We were discussing search positioning with a client this week and the conversation naturally turned to how GEO works and what all needs to be in place to create the best opportunities for a mention.
That conversation is the new one. The search results page used to be the front door, and the work was to rank inside it. Increasingly the front door is the model's answer, and the work is to be cited inside it. The user asks ChatGPT or Perplexity or Google AI Overviews, the system synthesises, and the brands named in that synthesis win the consideration set before a click ever happens. Discovery has moved upstream of the click.
Agencies have noticed. Generative Engine Optimisation moved from conference panel to budgeted retainer this quarter. Profound, Goodie and Peec AI are selling share-of-voice tracking inside LLM outputs. Major holding companies have spun up GEO practices with their own audit frameworks. The work itself is unglamorous. Schema markup. Entity disambiguation. Source authority. Citation hygiene across the corpus the models actually crawl.
It is not SEO with a fresh coat of paint. SEO optimises for a ranking algorithm that returns a list. GEO optimises for a generative system that returns a synthesis. The unit of value is no longer the click-through, it is the citation. And citations accrue to brands whose underlying entity data is clean, consistent, and machine-legible across the open web.
This is where most brands are exposed. Their product pages were written for humans and lightly tagged for Google. Their PR coverage lives behind paywalls the models cannot ingest. Their Wikipedia entries are thin or contested. Their knowledge graph entries on the major platforms are stale. When a model tries to answer "who are the leading providers of X in market Y", it reaches for the cleanest available structured data. If your competitors have invested in that scaffolding and you have not, you are invisible. Not down-ranked. Invisible.
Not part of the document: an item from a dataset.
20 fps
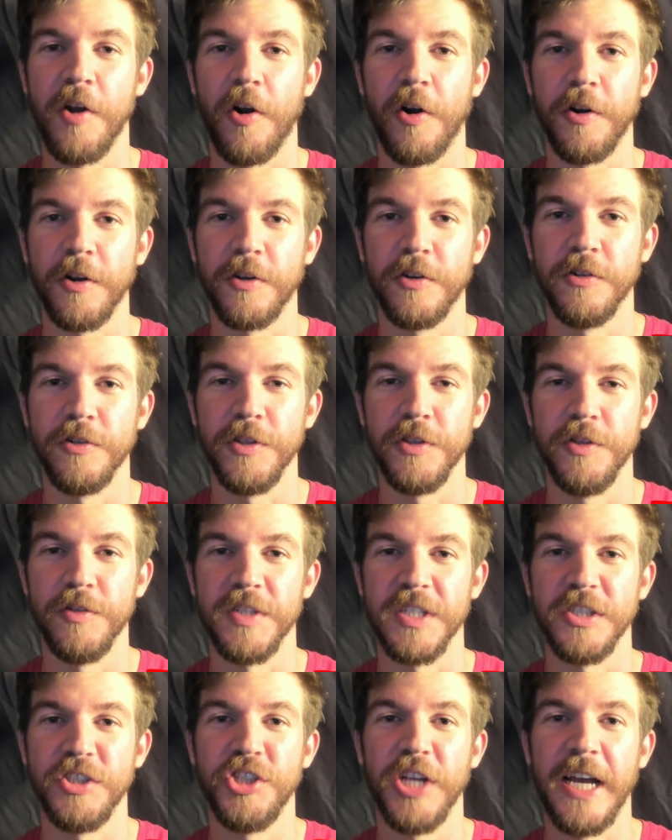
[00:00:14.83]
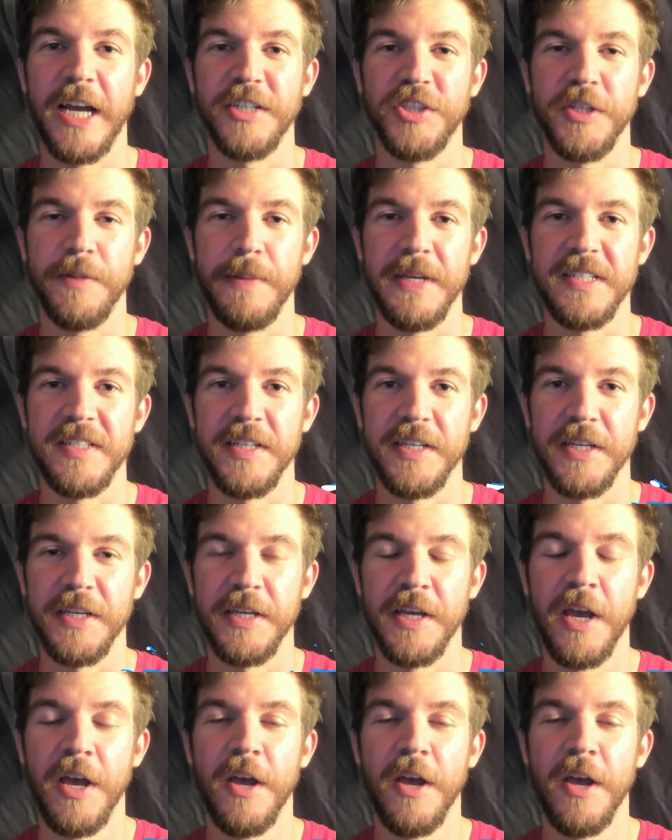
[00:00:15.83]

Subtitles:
article using ChatGPT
The publishers we partner with figured this out faster than most brands. Newsrooms that adopted structured content disciplines years ago, with proper entity tagging on every person, place, organisation and product, are now over-represented in AI answers. The Brief is a case in point. The investment in clean taxonomy was made for editorial reasons. It pays off in a discovery layer nobody had designed for.
The implication for brands is uncomfortable. GEO is not a campaign deliverable, it is an operating discipline. It sits across content, PR, product marketing, and developer relations. It requires someone to own the entity graph the way a CFO owns the chart of accounts. Most marketing organisations have no such role. The agencies that win the next cycle will be the ones that fill it.
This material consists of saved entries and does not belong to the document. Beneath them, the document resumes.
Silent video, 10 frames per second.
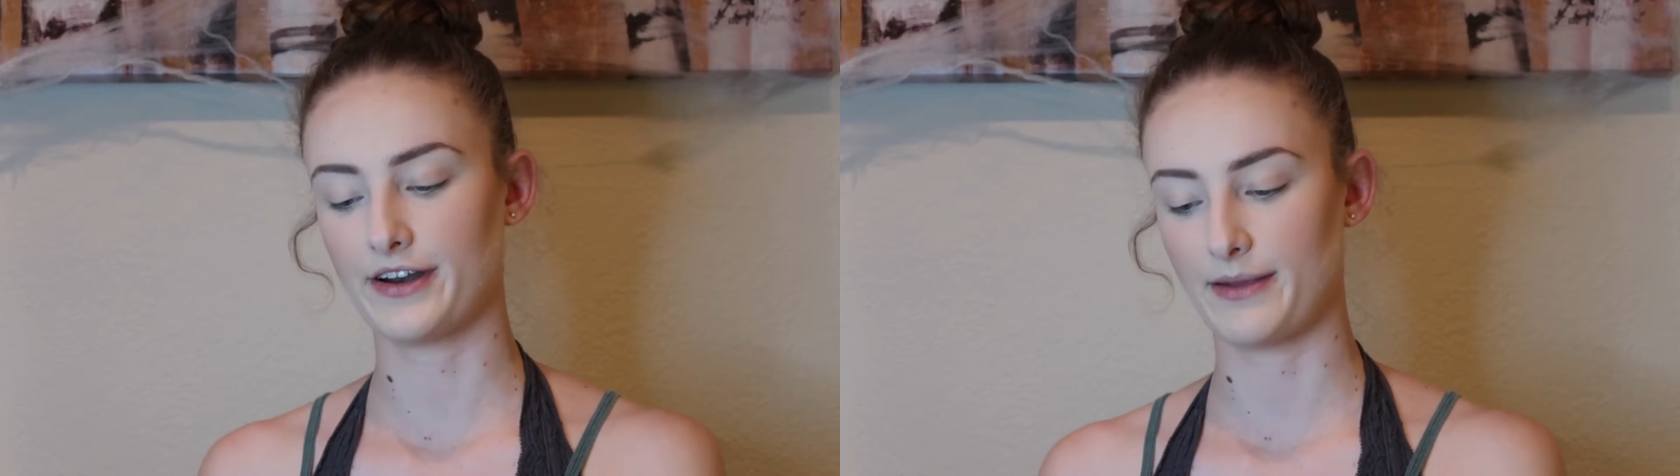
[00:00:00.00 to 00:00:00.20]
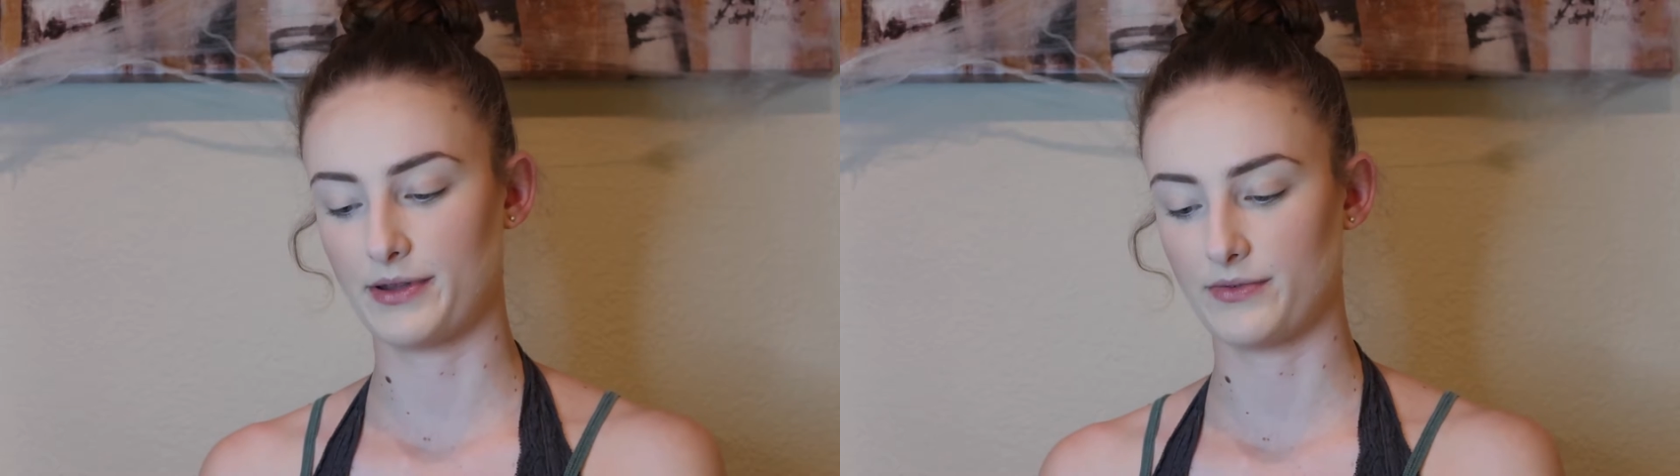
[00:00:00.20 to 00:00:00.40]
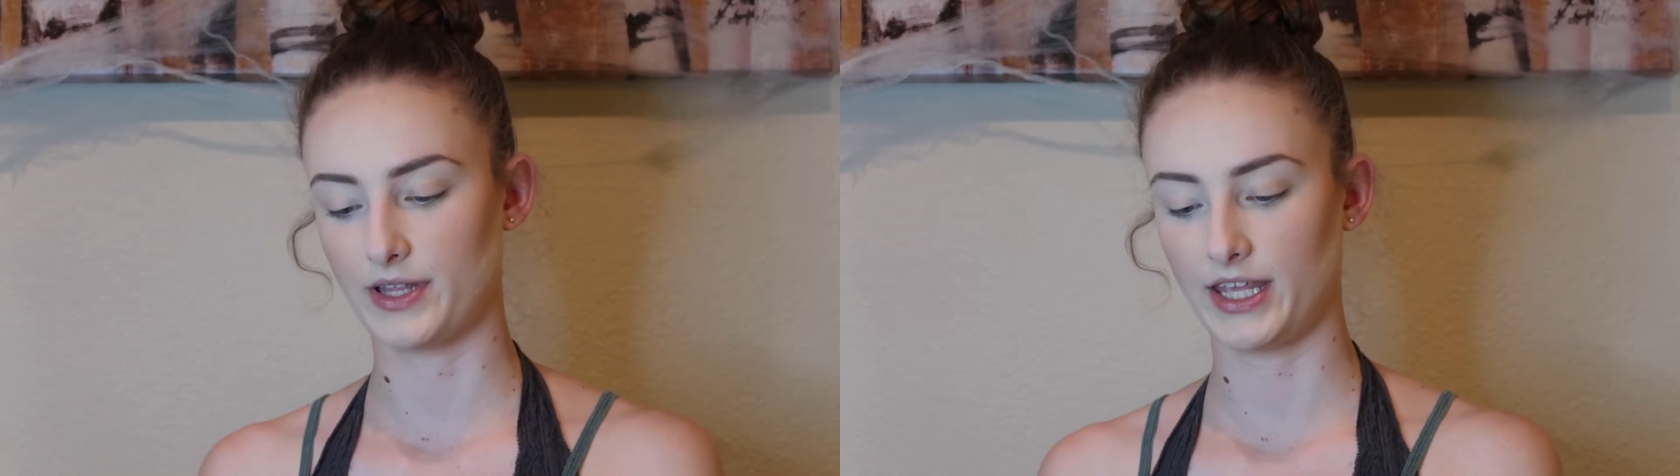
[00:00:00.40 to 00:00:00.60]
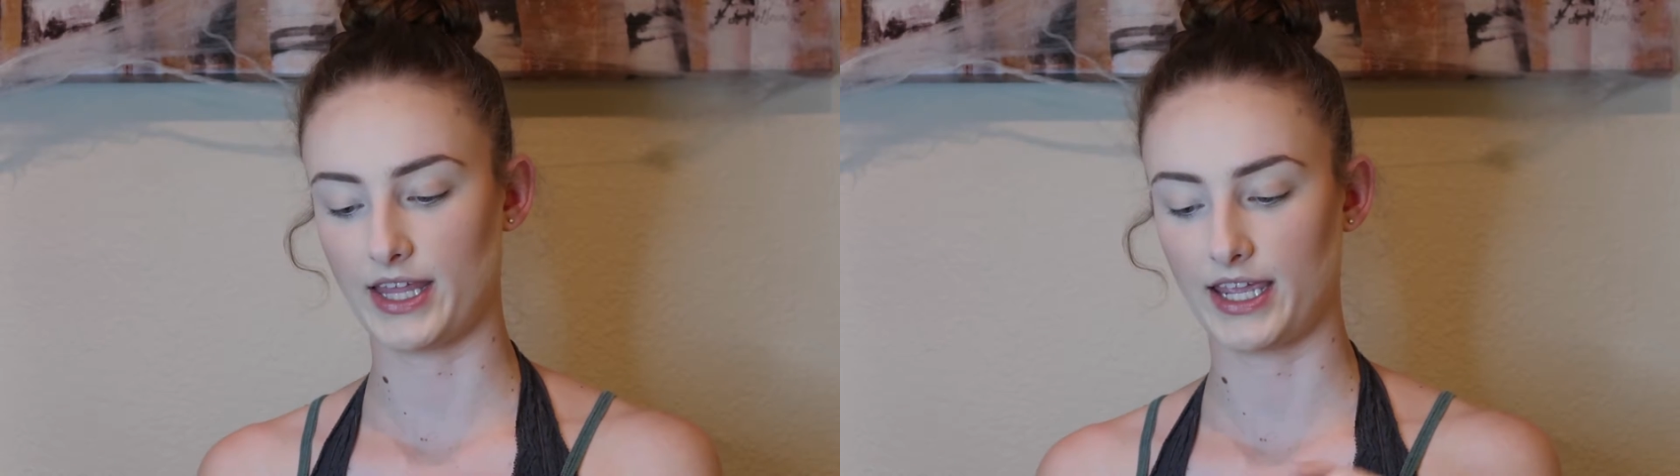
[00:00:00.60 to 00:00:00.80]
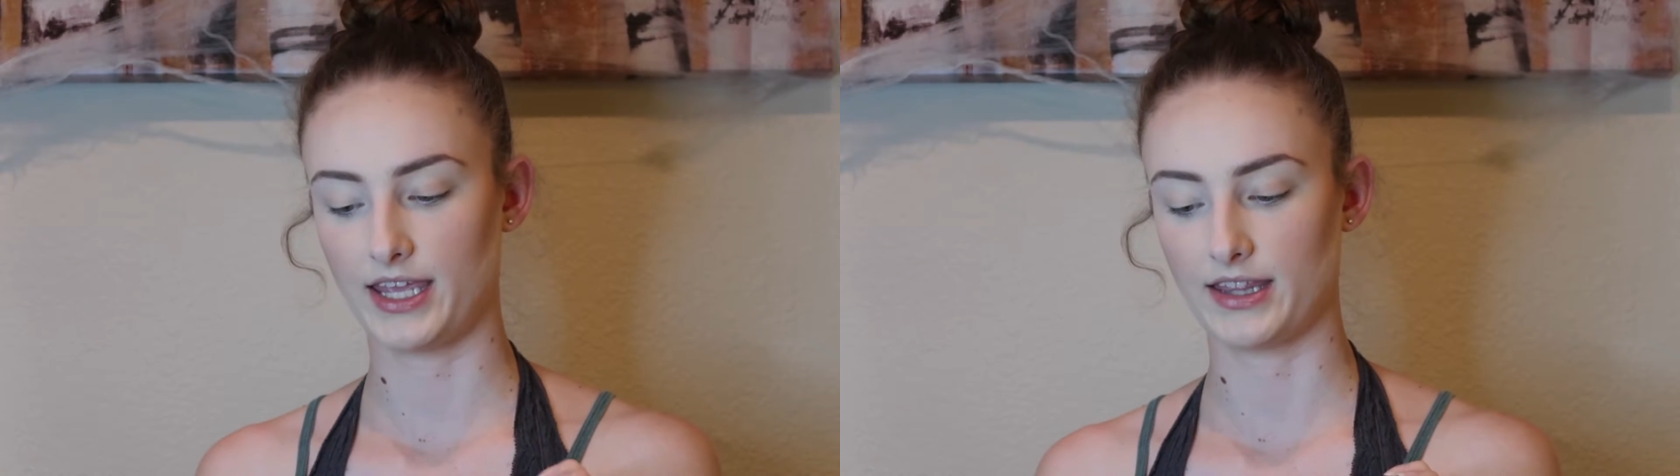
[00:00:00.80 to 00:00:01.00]
and I've been really
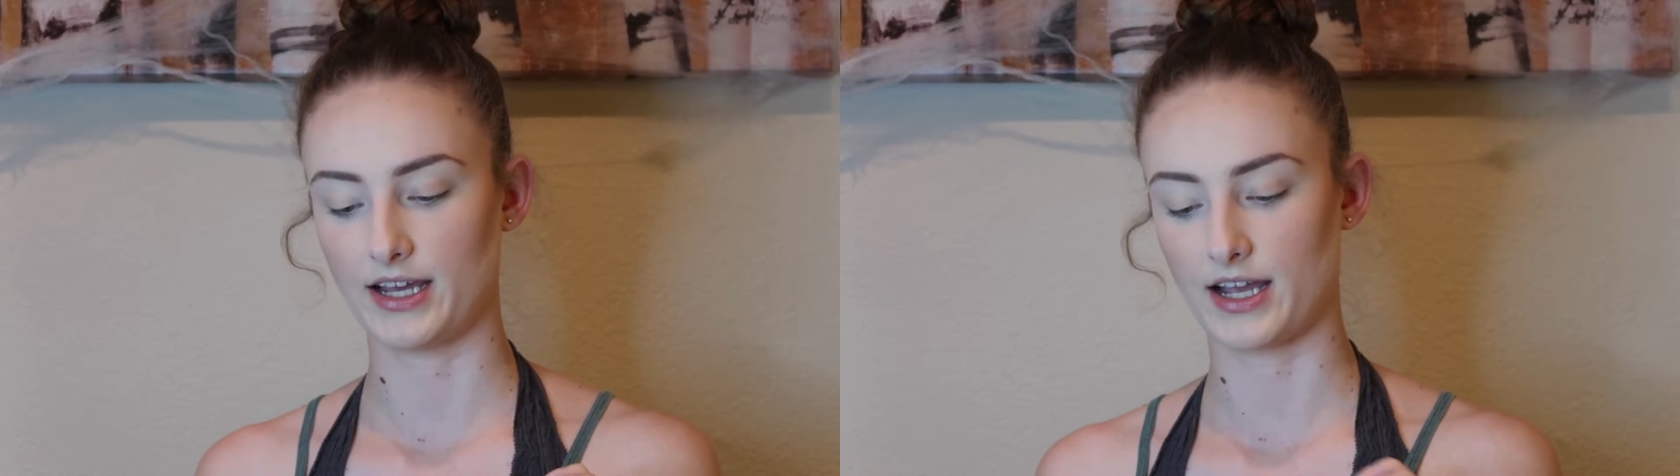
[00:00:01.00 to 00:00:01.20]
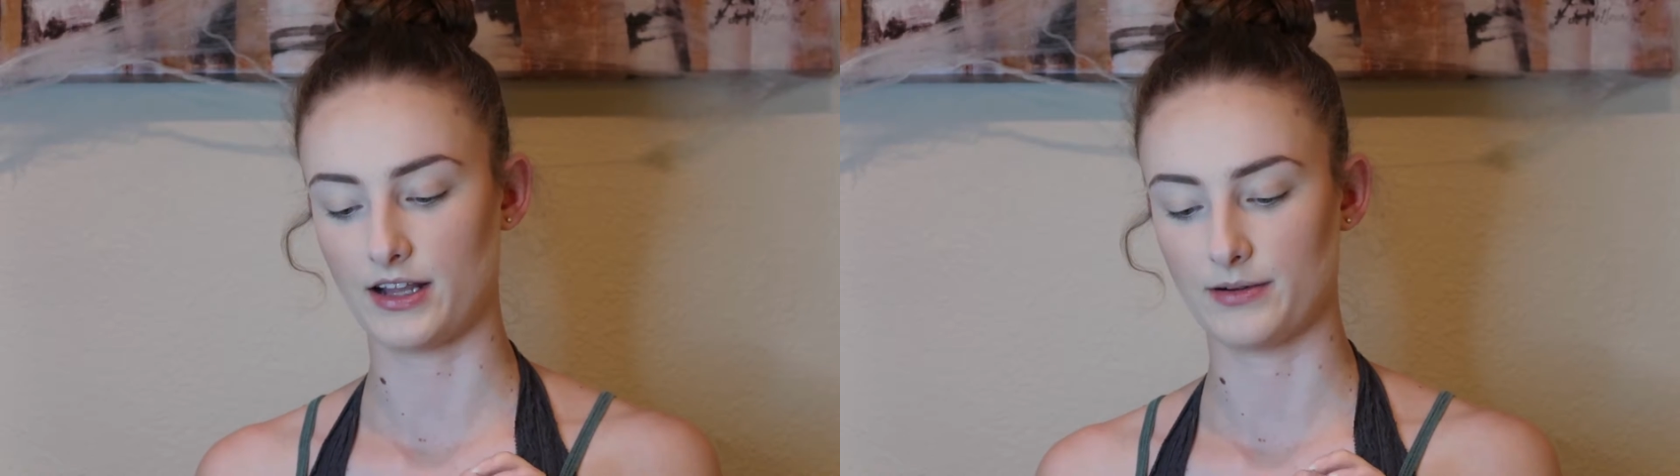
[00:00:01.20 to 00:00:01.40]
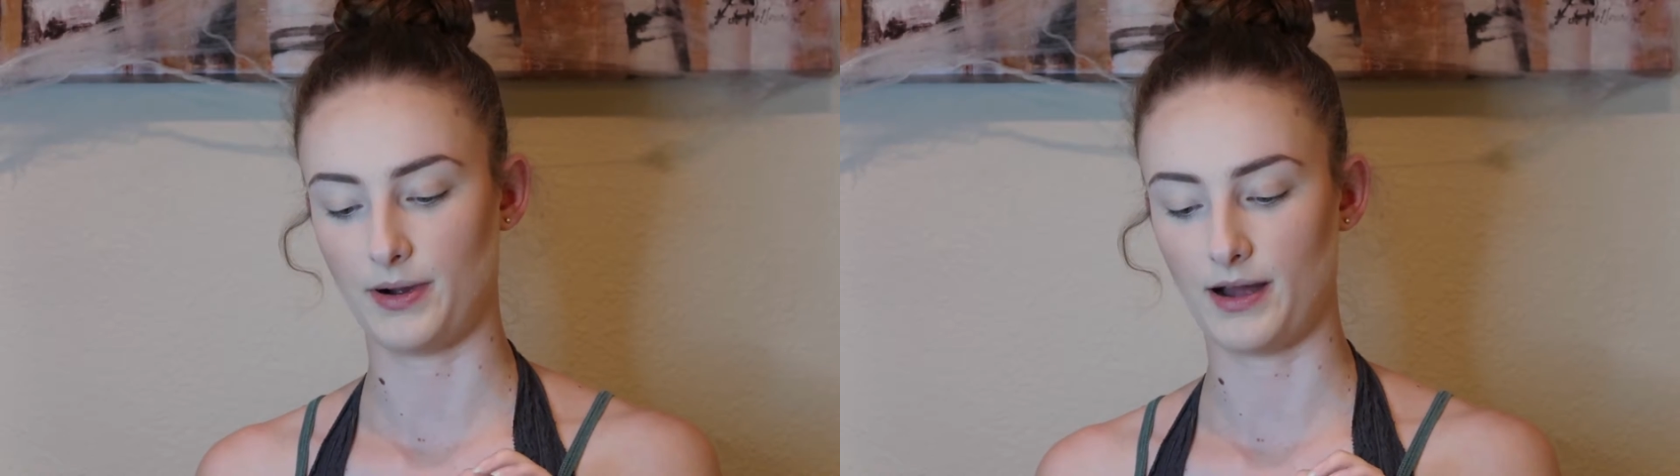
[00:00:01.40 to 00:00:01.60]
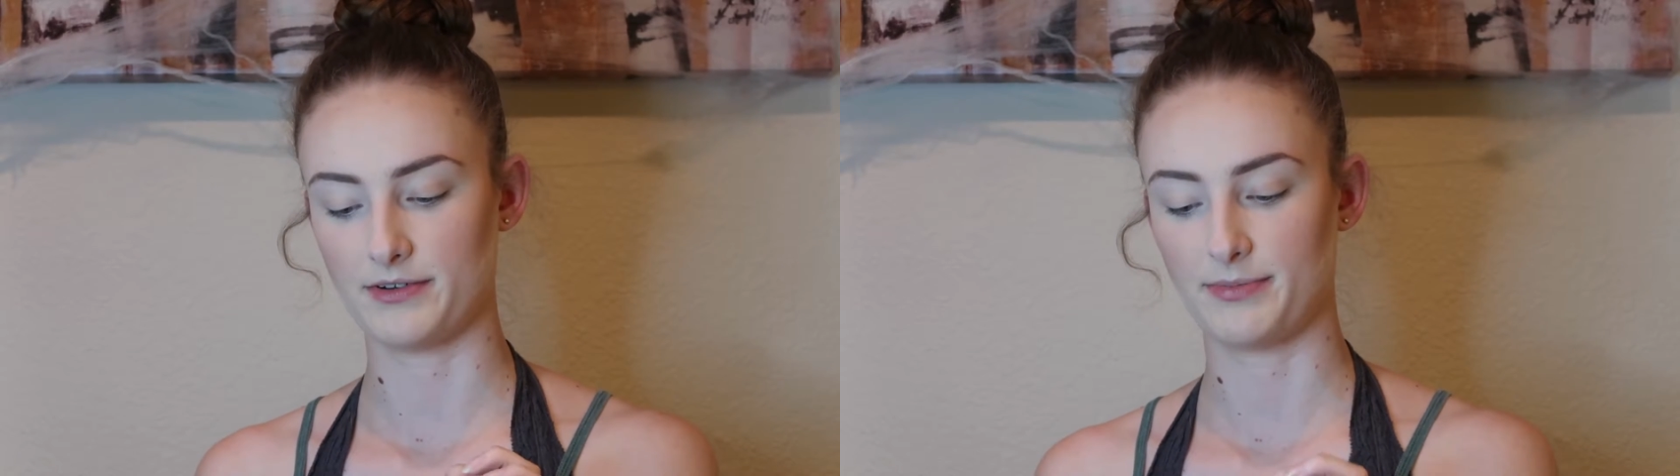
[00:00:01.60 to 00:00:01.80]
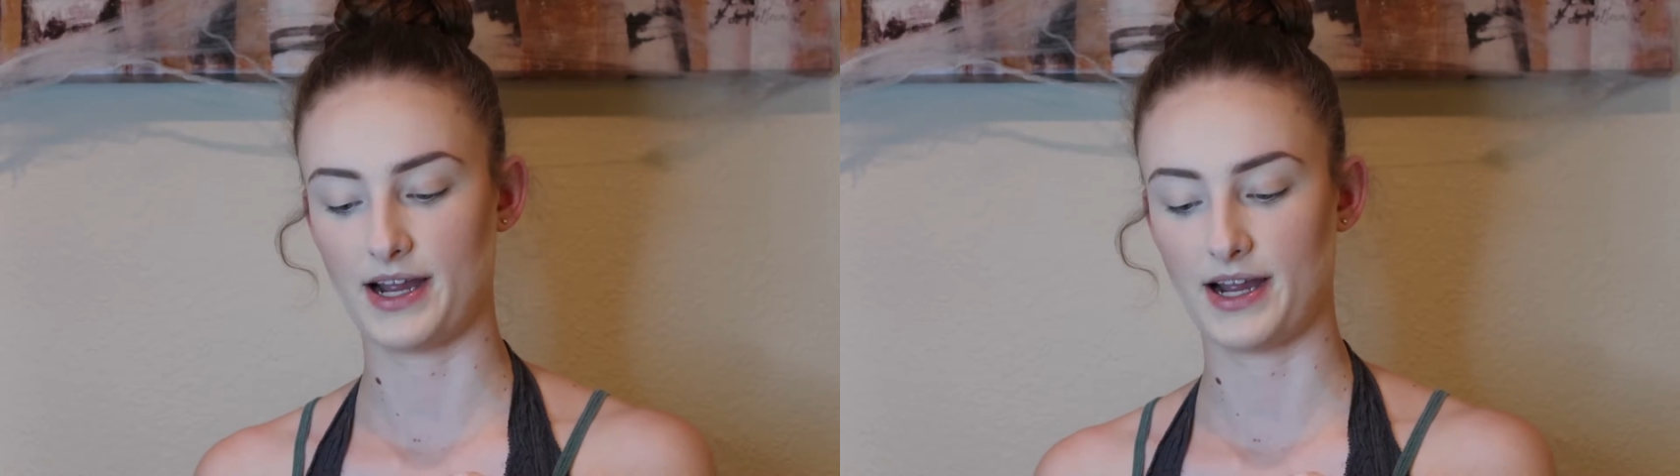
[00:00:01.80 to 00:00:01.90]
liking the ColourPop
At Broadbrand we treat GEO as engineering work, not as copywriting. The starting move is to roll out a red carpet for the AI crawlers that index for citation. Clean schema, predictable entity markup, source authority signals on every page that matters. The second move is to use AI engineering practice itself to do the heavy lifting, so the technical lift to be ready is far smaller than the manual version implies. The result is a brand that is consistently legible to the models that increasingly answer for everyone else.
The measurement question is the one clients ask first. The honest answer is that GEO measurement is where SEO measurement was in 2008. The tooling is improving weekly. Share-of-voice inside LLM outputs is now trackable with reasonable confidence across the major engines. Attribution from AI citation to downstream conversion is harder, but the proxy metrics are stabilising. Brands that wait for perfect measurement will be late. The competitors moving now are building citation share that compounds, because models trained on a corpus where you are already cited will keep citing you.
The deeper point is about who feeds the models. The open web is being rewritten as training data and retrieval input for systems most users will interact with daily. Brands and publishers that treat their content as structured, authoritative, machine-legible source material will be foundational to that layer. Those that treat content as disposable campaign output will be excluded from it. The asymmetry between the two postures will widen quickly.
The front door has moved. The brands walking through it first are the ones who built the entity graph before they needed to.